La voce oltre le parole

Molto più di un semplice mezzo di comunicazione, la voce rappresenta una manifestazione profonda della personalità, delle emozioni e del vissuto di ciascuno.

Attraverso esercizi di respirazione, ascolto attivo, esplorazione vocale e momenti di condivisione, i partecipanti saranno accompagnati in un percorso che intreccia consapevolezza corporea, autenticità emotiva e relazione con il gruppo.

L’obiettivo non è imparare a cantare o migliorare la tecnica vocale, ma riscoprire la propria espressività naturale, imparando a utilizzare la voce come strumento di presenza, ascolto e benessere personale.

Un’esperienza aperta a tutti

Uno degli aspetti più significativi dell’iniziativa è la sua accessibilità.

Per partecipare non è infatti richiesta alcuna esperienza musicale, artistica o vocale. Il laboratorio è aperto a chiunque abbia il desiderio di sperimentarsi in un contesto accogliente e privo di giudizio, lasciandosi guidare dalla curiosità e dalla voglia di mettersi in gioco.

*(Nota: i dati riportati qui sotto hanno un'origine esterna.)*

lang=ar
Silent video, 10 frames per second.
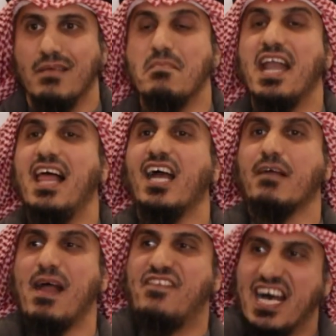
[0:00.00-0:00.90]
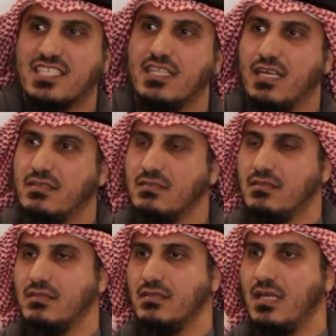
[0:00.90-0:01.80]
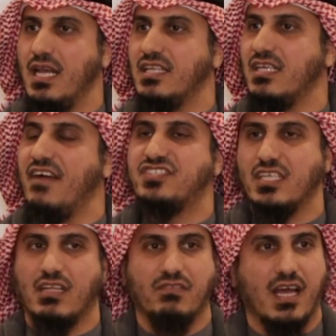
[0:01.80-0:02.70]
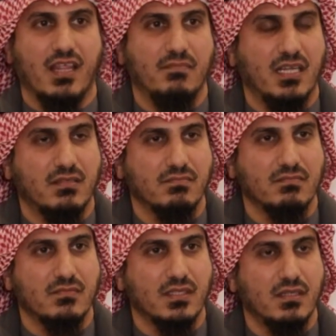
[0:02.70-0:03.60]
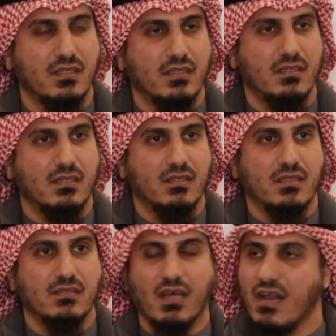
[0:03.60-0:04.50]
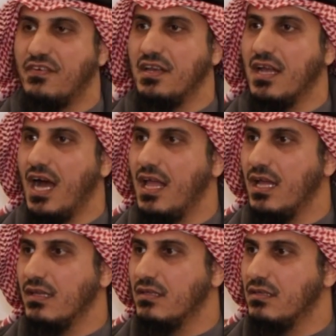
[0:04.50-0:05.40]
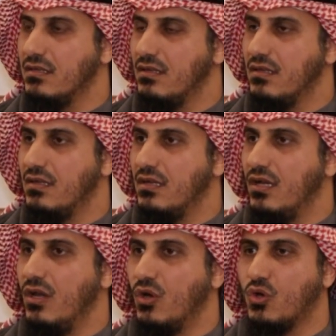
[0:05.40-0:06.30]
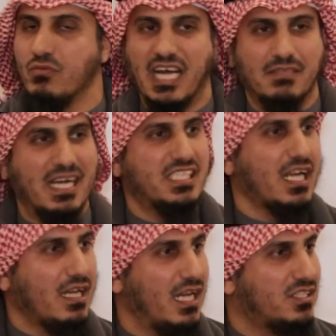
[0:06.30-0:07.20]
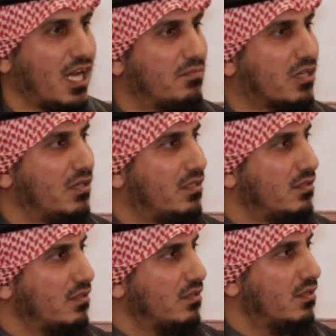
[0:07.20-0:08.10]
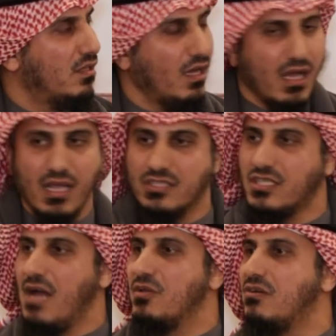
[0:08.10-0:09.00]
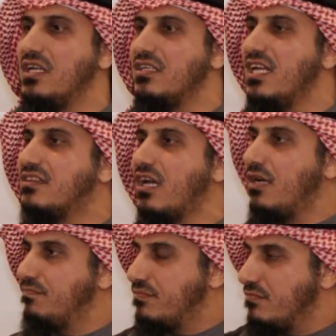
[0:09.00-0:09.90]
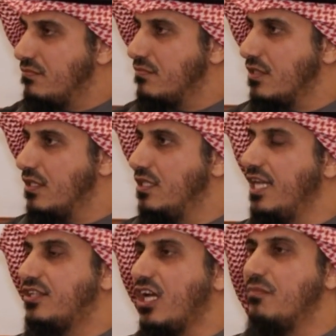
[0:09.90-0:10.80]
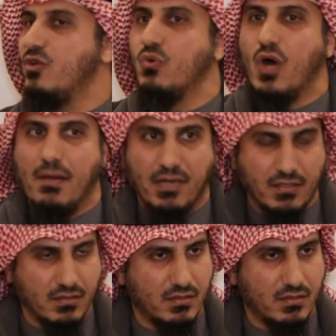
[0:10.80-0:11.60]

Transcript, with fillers: من الحقبة الفاسدة التي أفسدت في هذا البلد ترى في النهاية الحكومات ما يشكلها الشعب الكويتي الشعب الكويتي ينتخب ينتخب نوابا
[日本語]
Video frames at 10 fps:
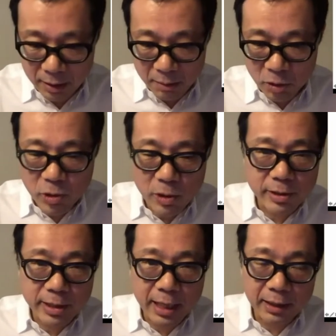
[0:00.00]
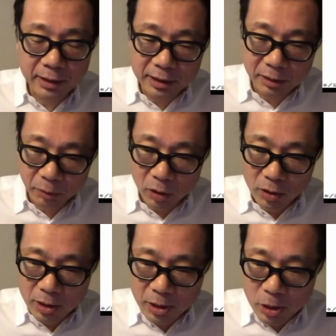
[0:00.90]
もちろんサイエンティストも
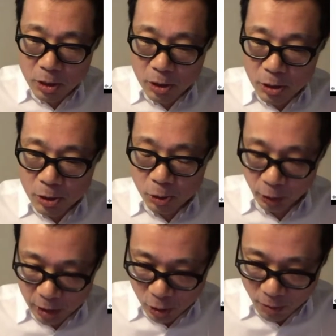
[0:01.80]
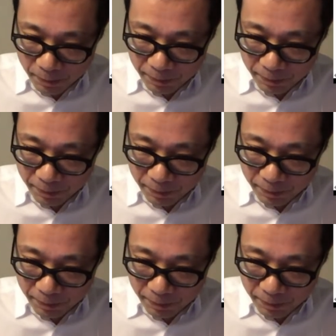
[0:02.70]
そうでしょう。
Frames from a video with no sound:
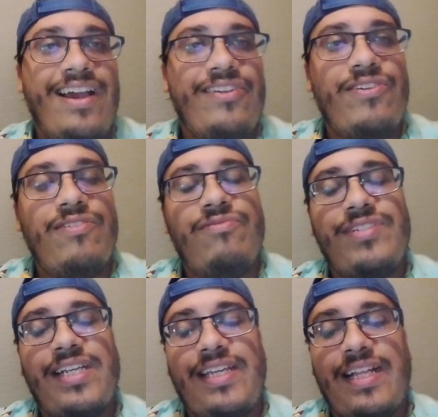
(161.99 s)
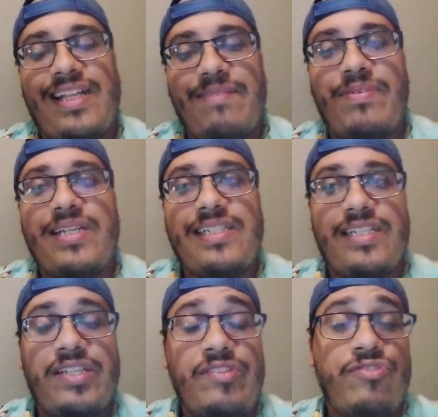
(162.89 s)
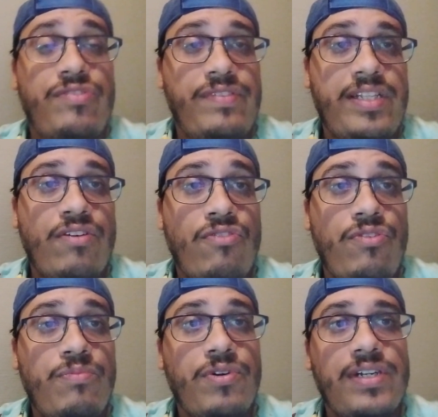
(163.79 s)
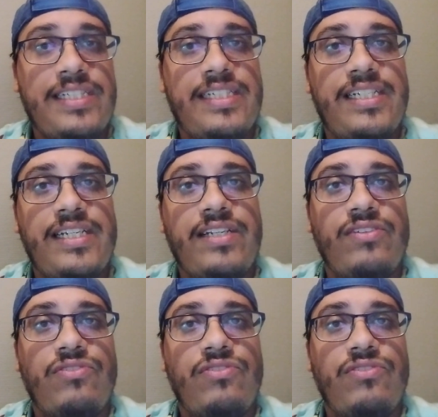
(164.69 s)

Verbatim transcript: ne vous inquiétez pas, c'était une vidéo humoristique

L’iniziativa nasce su impulso del dottor Diego Pelliccia, che propone un approccio in cui la voce viene considerata come uno strumento capace di favorire consapevolezza, creatività e crescita personale.

“La tua voce è unica. Lasciala risuonare”

E' proprio questo il messaggio che accompagna il progetto e ne sintetizza la filosofia: “La tua voce è unica. Lasciala risuonare”.

Un invito a rallentare, a ritrovare il contatto con la propria interiorità e a riconoscere nella voce una risorsa preziosa per esprimere emozioni, superare blocchi comunicativi e sviluppare una maggiore connessione con gli altri.

In un tempo caratterizzato da ritmi sempre più frenetici e relazioni spesso mediate dalla tecnologia, il laboratorio propone un’esperienza concreta di ascolto e presenza, dove il suono diventa occasione di incontro e scoperta.

Come partecipare

La partecipazione è riservata a chi effettuerà la prenotazione anticipata. Non sarà infatti possibile iscriversi direttamente la sera dell’evento.

Per informazioni e prenotazioni è possibile contattare gli organizzatori tramite WhatsApp al numero 347 5245063 oppure scrivere all’indirizzo e-mail 24tasti@gmail.com.

Un appuntamento che promette di trasformare la voce in un ponte tra emozioni, consapevolezza e relazioni, offrendo ai partecipanti un’occasione originale per riscoprire sé stessi attraverso il potere del suono.